June 18, 2010
Theological Hermeneutics and the Sea
Last summer and fall I was reading a lot about the theological interpretation of Scripture. And one of my recurring thoughts was that biblical scholars and theologians are of such different perspectives that it is difficult to see how we might bring them together. My own training is in biblical scholarship, so I think I have a good understanding of how my colleagues think and regard theologians. But in recent years I have been trying to read more in theology and come to a better understanding of how (systematic or doctrinal or dogmatic) theologians work.
Gazing out over my adopted home of Puget Sound, an analogy came to mind. And it was resurrected by a recent crossing of the Strait of Juan de Fuca. I hardly think its original, though I don’t recall coming across it. And it has its limitations. Here it is.

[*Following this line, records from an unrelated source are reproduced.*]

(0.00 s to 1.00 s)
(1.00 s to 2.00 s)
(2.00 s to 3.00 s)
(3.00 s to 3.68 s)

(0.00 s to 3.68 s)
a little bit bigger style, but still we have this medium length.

The surface of the sea is the text of Scripture. Biblical scholars are aquatic animals or scuba divers, who inhabit the waters beneath the surface. Maybe we should think of them as seals (they do come up for air and will rest just above the surface). They are familiar with the sea’s layers of life below the waves, its rocky and sandy bottoms, its valleys and mountains, its currents and temperature variations, the play of the light in depths and shallows, the sway of its kelp beds and the creatures that inhabit them, the wonders of life that never approach the surface, as well as its hazards and pleasures and ship wrecks. It’s another world down there, and many of its features are barely discernible from the shore or from a boat.

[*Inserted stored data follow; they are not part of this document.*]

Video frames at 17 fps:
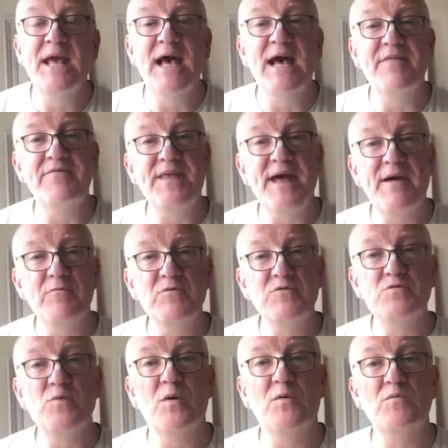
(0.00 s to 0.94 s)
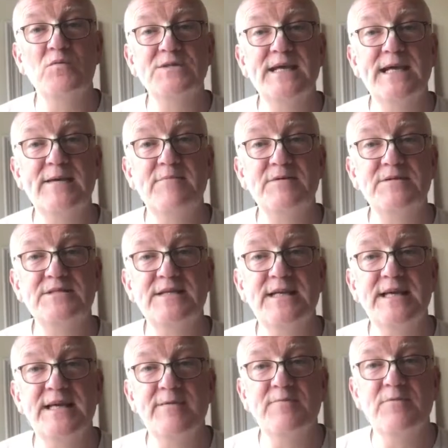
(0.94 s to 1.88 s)
and that was what was able to
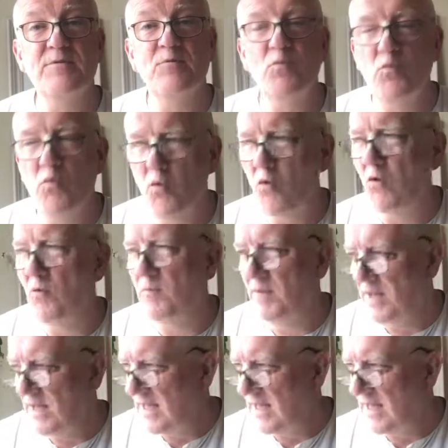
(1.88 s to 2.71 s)
keep them warm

The theologian views this watery text from above, preferably from a high vantage point, and the view is quite different. The sunlight plays on the surface in ever changing beauty, by hour, day and season. The sea is framed by a context of plains and rivers and mountains and valleys, cities and port towns, all converging on its shores. And what matters to the theologian is this geographic context, and the patterns—night and day—on the surface of the sea, below which some general notion of its complexity is perceived but is not the focal point of interest. Like an artist, the theologian is interested in the play of the heavenly light on the surface of the water. Or like a fisherman, the theologian wishes to extract value—whether fish or crabs or oysters—from the sea. Or perhaps like a mariner, the theologian wants to ride the sea, from the mainland to island, taking advantage of its currents but always wondering at the cause of its ripples and whirls. When the sea grows confused, our theologian tosses out guesses at why. Is it just a colliding of wind and current? Or is it a bank? A kelp bed? A reef? These are things any seal or porpoise would know.
There are two different perspectives in operation here. Both have true things to say. But it is the same sea. How do we bring these two into conversation? What makes for the best (theological) reading of this sea? Something like this is the challenge of theological interpretation.
As I said, the analogy has limitations as well as room for improvement. But I think it gets at one dimension of theological interpretation and its tension with modern biblical studies.